In 1961 Estelle Griswold was arrested for giving contraception to a married couple in Connecticut. Background on Griswold here. An op-ed I wrote on Griswold in 2005 here. Irin Carmen draws voters a picture at Salon:

It’s pretty basic: Rick Santorum is coming for your contraception. Any and all of it. And while he may not be alone in his opposition to non-procreative sex, he is certainly the most honest about it — as he himself acknowledged in the interview.

This is important, because while reproductive rights are always cast in terms of pro or against a woman’s right to an abortion and in what circumstances, even liberals are surprised to find out what social conservatives really want to do about contraception. Liberals are even willing to cast the proposed defunding of Planned Parenthood and all Title X programs (a position that has become mainstream in Republican circles) as an abortion issue, when it is actually about contraception. (The Hyde Amendment already bans almost all federal abortion funding.) So is this about “babies” or is this about sex? Rick Santorum isn’t even pretending it’s (only) about childbearing.

Speaking to ABC News’ Jake Tapper, Santorum recently reaffirmed his opposition to Griswold v. Connecticut, the 1965 Supreme Court decision that struck down a ban on discussing or providing contraception to married couples, and established a right to privacy that would later be integral to Roe v. Wade and Lawrence v. Texas. (It is generally better-known how Santorum feels about gay people.) That would be the case where the majority asked, “Would we allow the police to search the sacred precincts of marital bedrooms for telltale signs of the use of contraceptives? The very idea is repulsive to the notions of privacy surrounding the marriage relationship.” Rick Santorum disagrees. He thinks, using the currently popular states’ rights parlance, that “the state has a right to do that, I have never questioned that the state has a right to do that. It is not a constitutional right, the state has the right to pass whatever statues they have.” This is a view Santorum has held at least since 2003.

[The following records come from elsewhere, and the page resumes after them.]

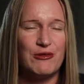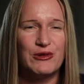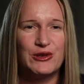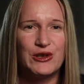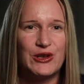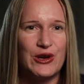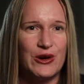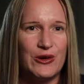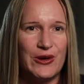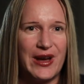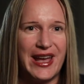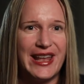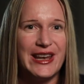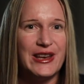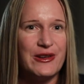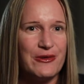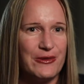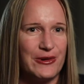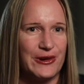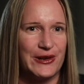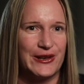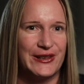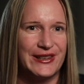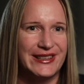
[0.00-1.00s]
I would go
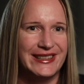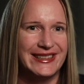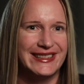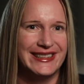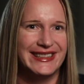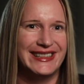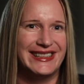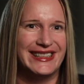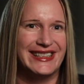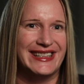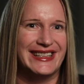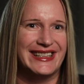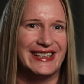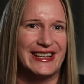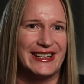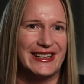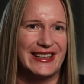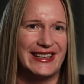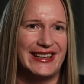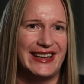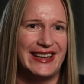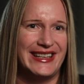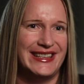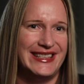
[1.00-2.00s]
anywhere uh, the
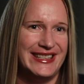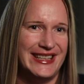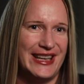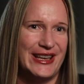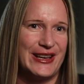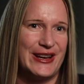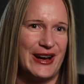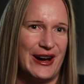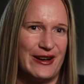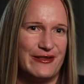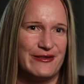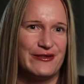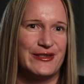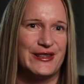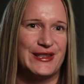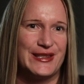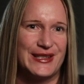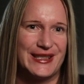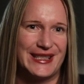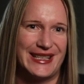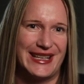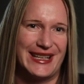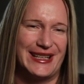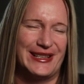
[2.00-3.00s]
ATA
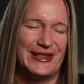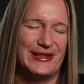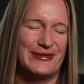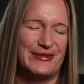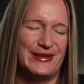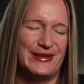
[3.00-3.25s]
conference is held,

Ninety-nine percent of American women have used birth control... and most of them are using it with American men, so, you know, there's that. But Santorum is a devout Catholic—which means he goes to mass weekly, doesn't use birth control, and has committed adultery with Newt Gingrich—so maybe he should get a pass on his obsession with Griswold since American Catholics don't use birth control. Tell that to the 98% of sexually active Catholics who use birth control—including, presumably, America's most famous "devout Catholic," Callista Gingrich.